*WHAT YOU HAVE TO DO*. Starting at the first line of the entries below, please return exactly each line up to and including the one with "[00:00:09.00 to 00:00:10.00]"; pictures stay out.

*Source records*.
▼
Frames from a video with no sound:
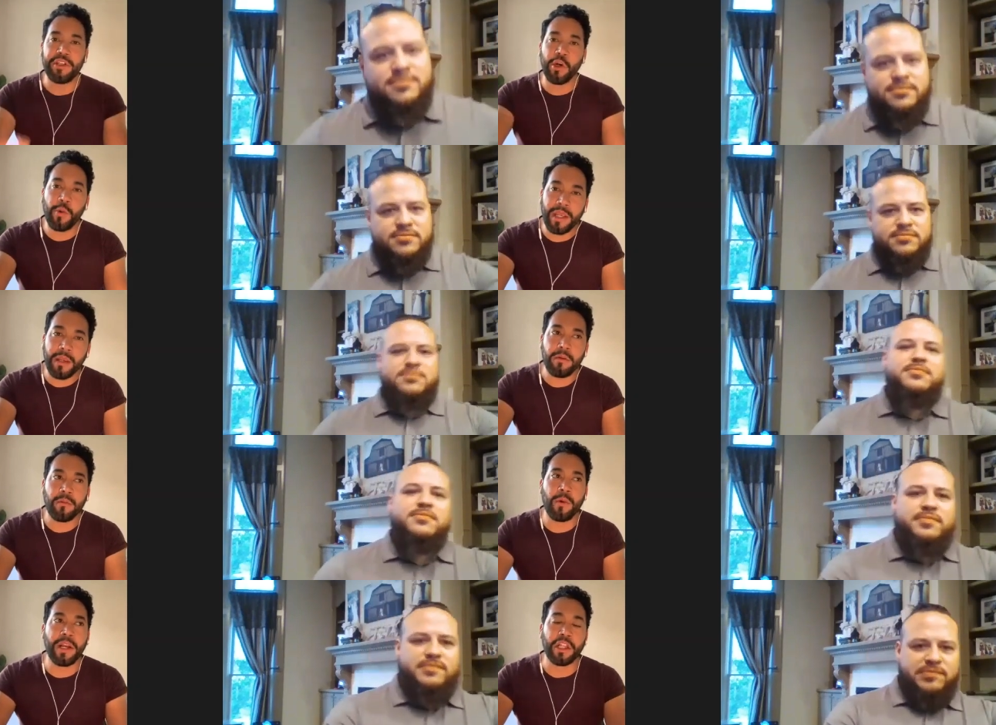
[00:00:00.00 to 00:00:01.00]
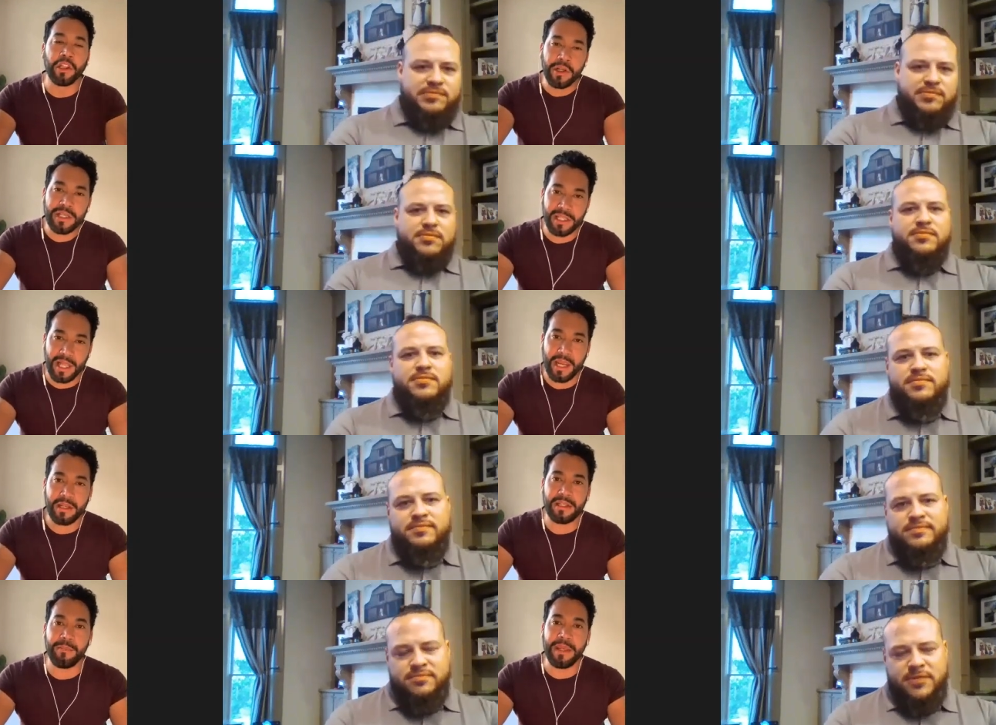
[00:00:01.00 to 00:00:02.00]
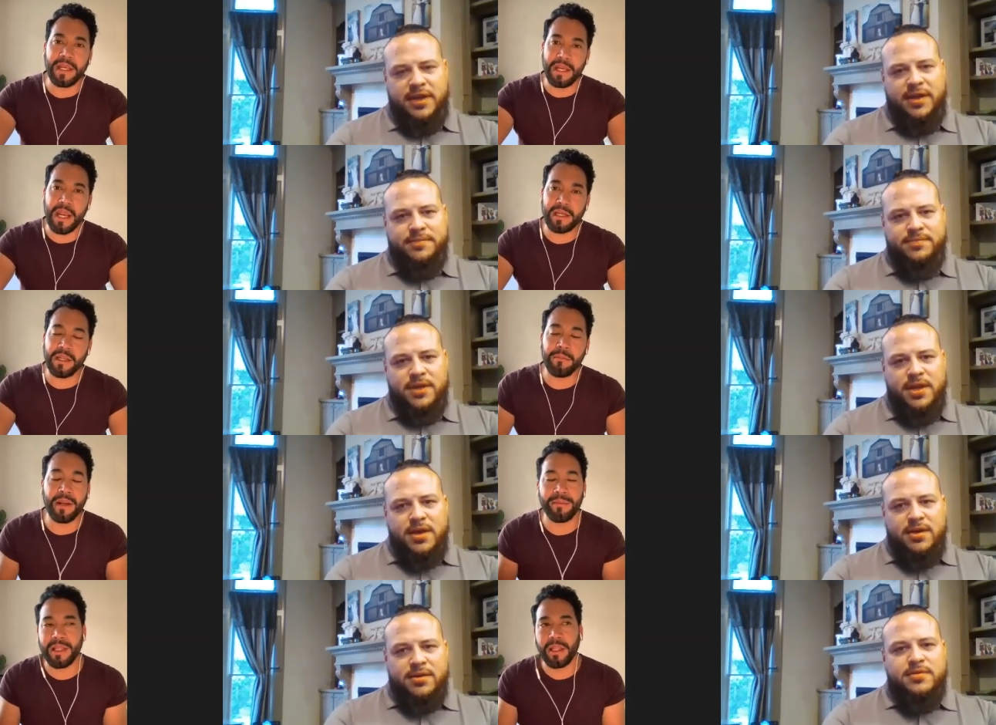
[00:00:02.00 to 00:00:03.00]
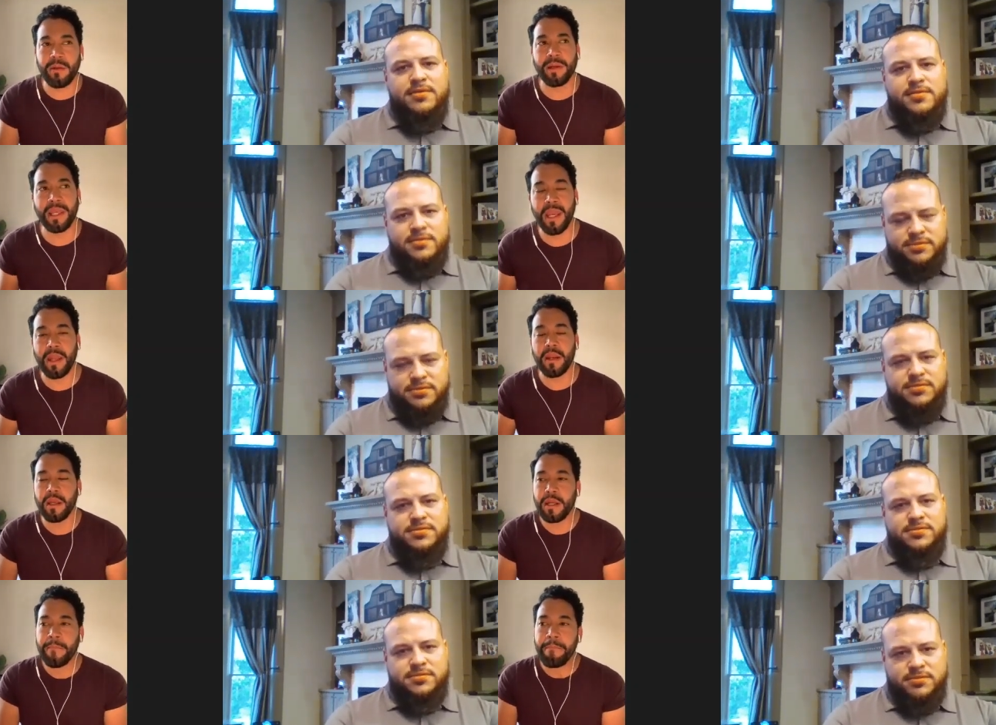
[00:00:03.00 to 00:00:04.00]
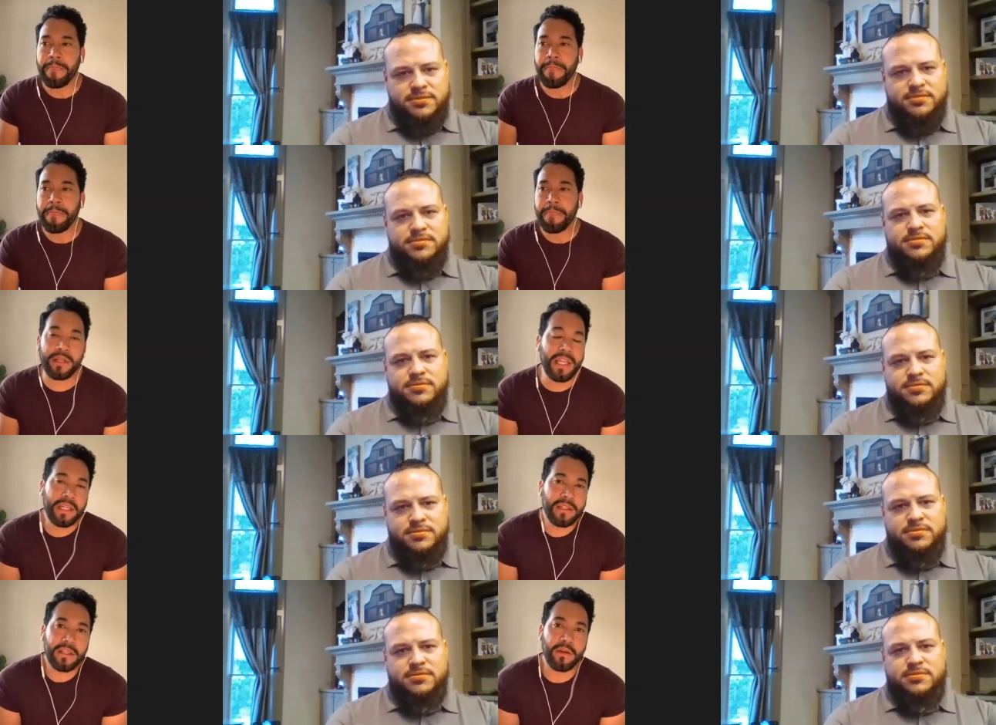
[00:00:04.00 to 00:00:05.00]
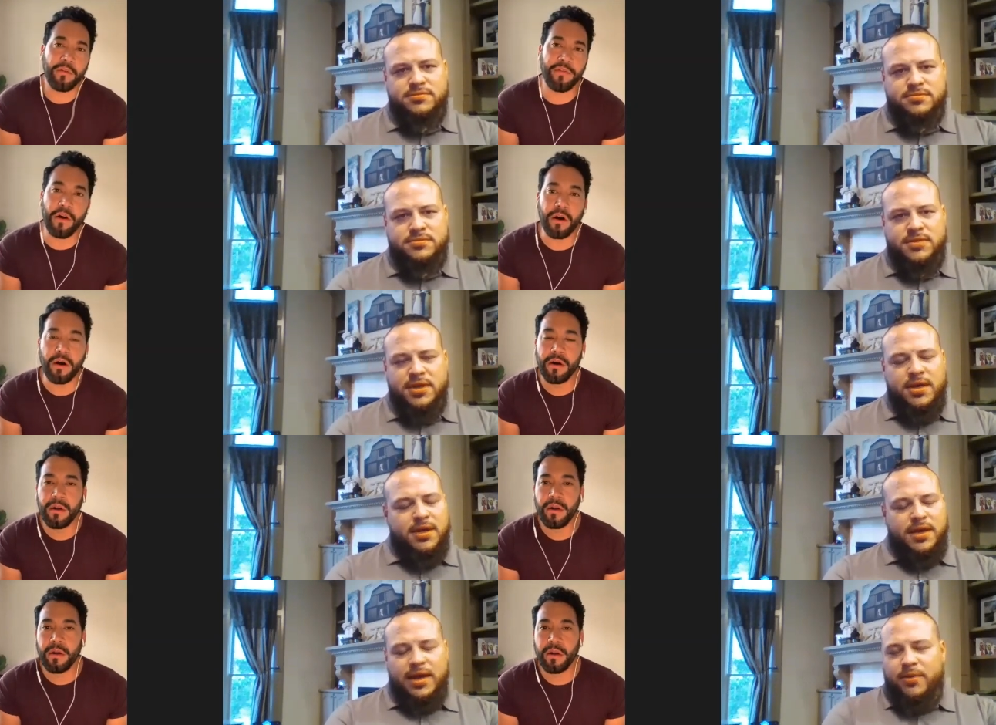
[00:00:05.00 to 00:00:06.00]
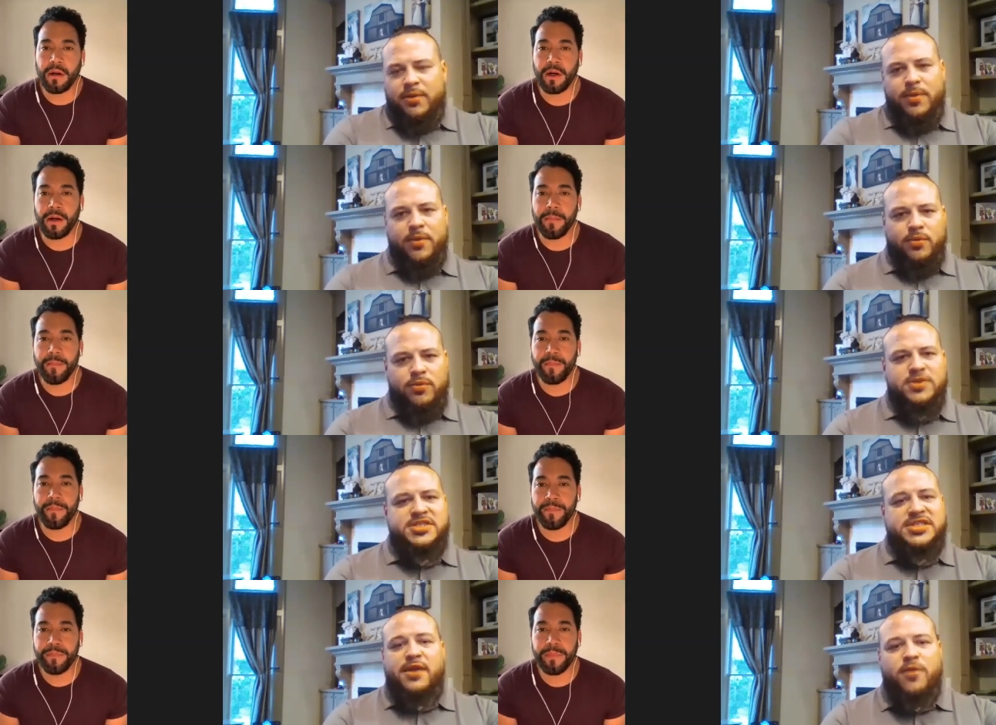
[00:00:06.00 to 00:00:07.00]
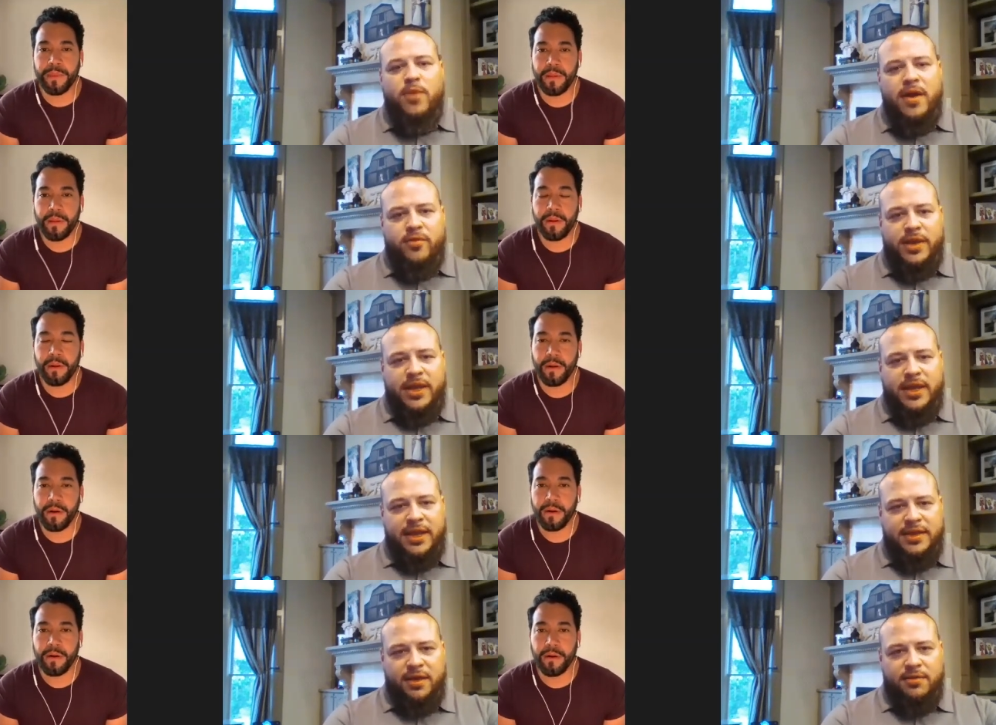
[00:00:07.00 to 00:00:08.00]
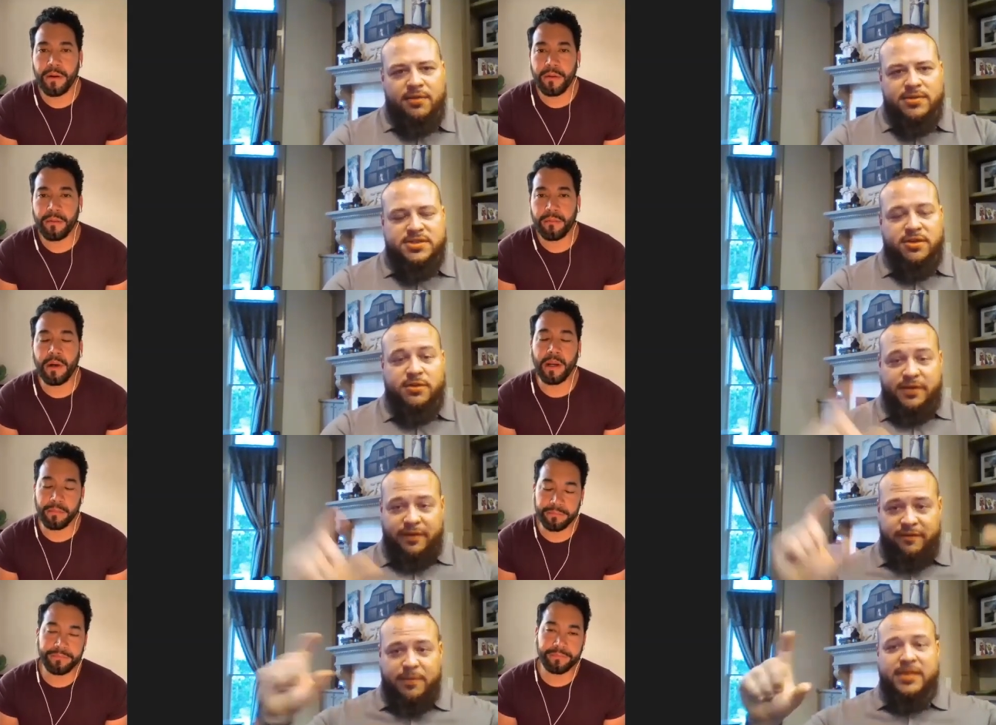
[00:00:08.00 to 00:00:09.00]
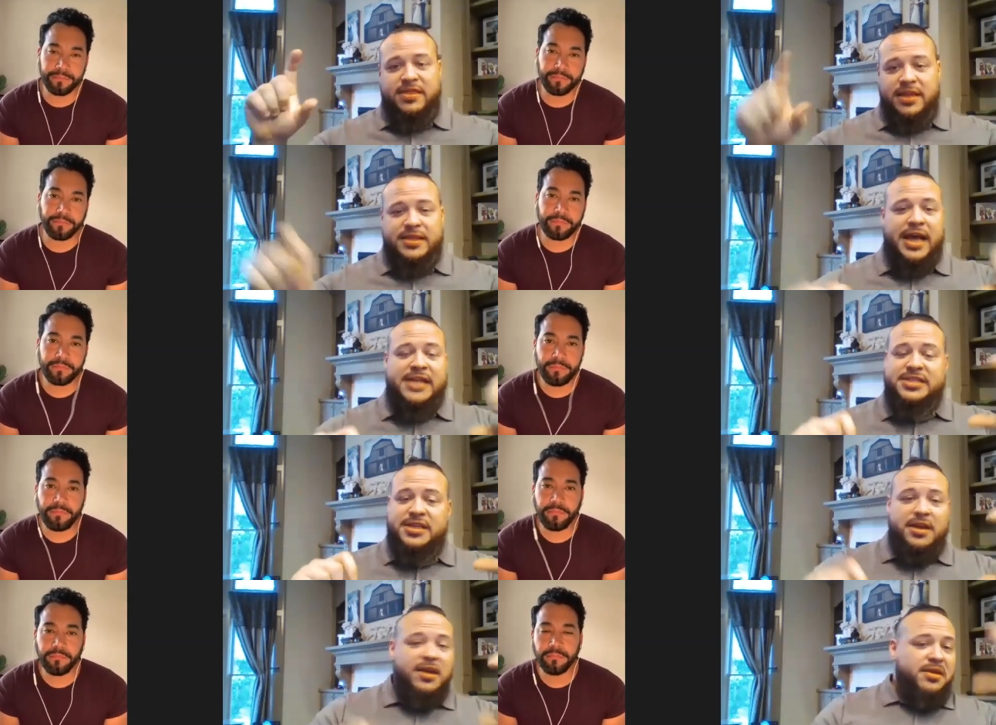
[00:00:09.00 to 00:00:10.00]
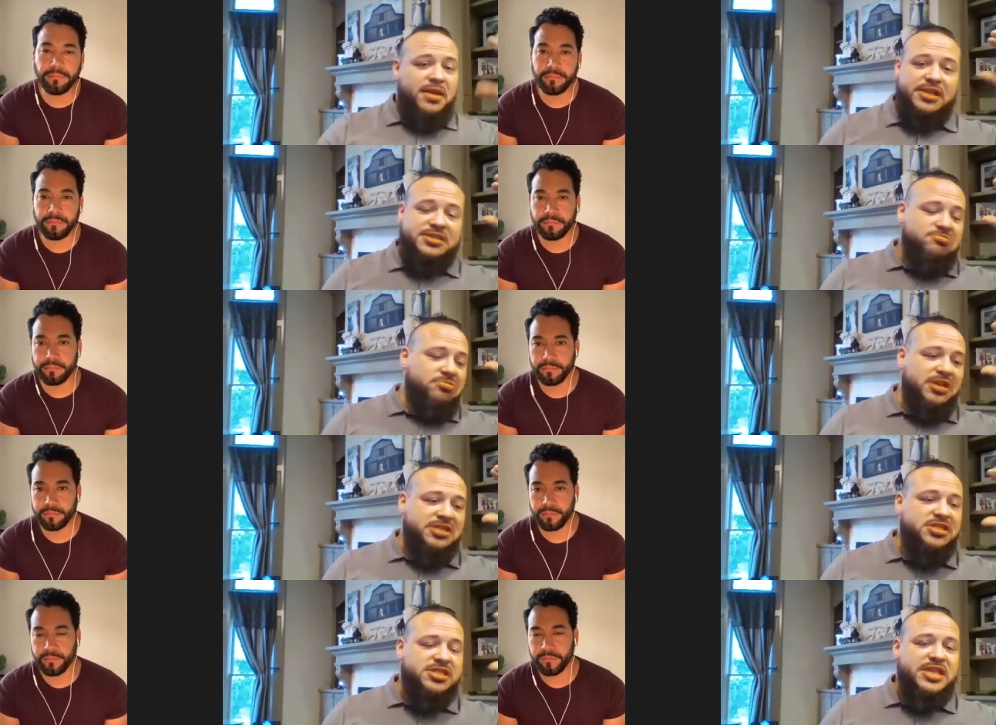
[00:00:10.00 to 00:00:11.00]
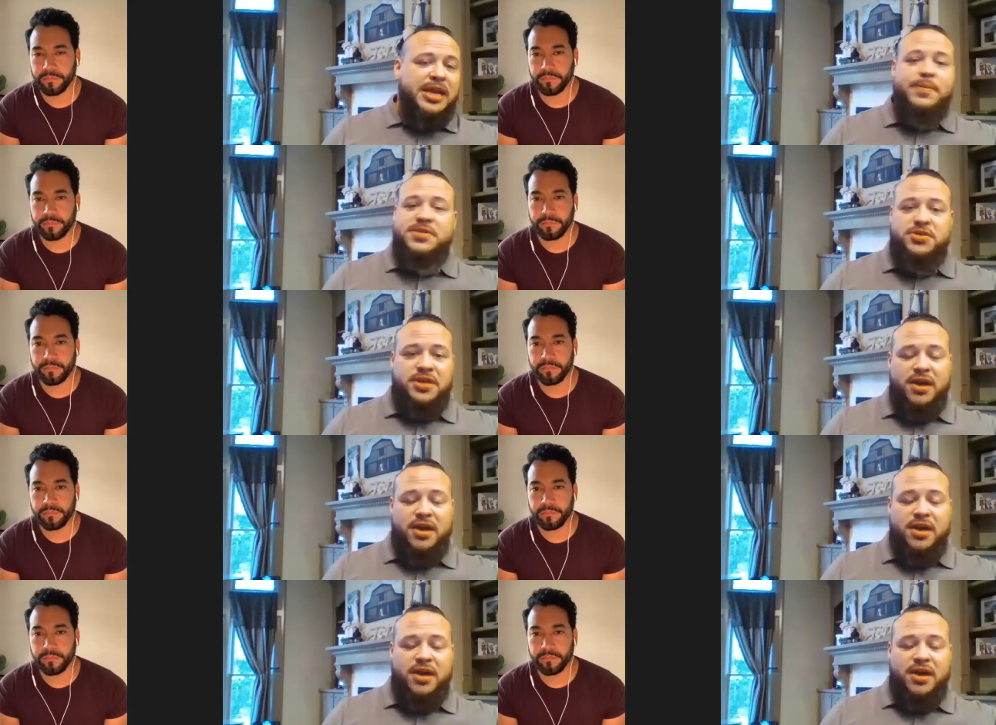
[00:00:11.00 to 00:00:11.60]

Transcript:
Speaker 1: doing what it looks like to be connected. But I'm telling you again, that only takes us so far.
Speaker 2: Yeah, we'll, um, we'll settle for whatever we can get though. So right. if men think that's as as deep as you can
▲
*TASK OUTPUT*.
Frames from a video with no sound:
[00:00:00.00 to 00:00:01.00]
[00:00:01.00 to 00:00:02.00]
[00:00:02.00 to 00:00:03.00]
[00:00:03.00 to 00:00:04.00]
[00:00:04.00 to 00:00:05.00]
[00:00:05.00 to 00:00:06.00]
[00:00:06.00 to 00:00:07.00]
[00:00:07.00 to 00:00:08.00]
[00:00:08.00 to 00:00:09.00]
[00:00:09.00 to 00:00:10.00]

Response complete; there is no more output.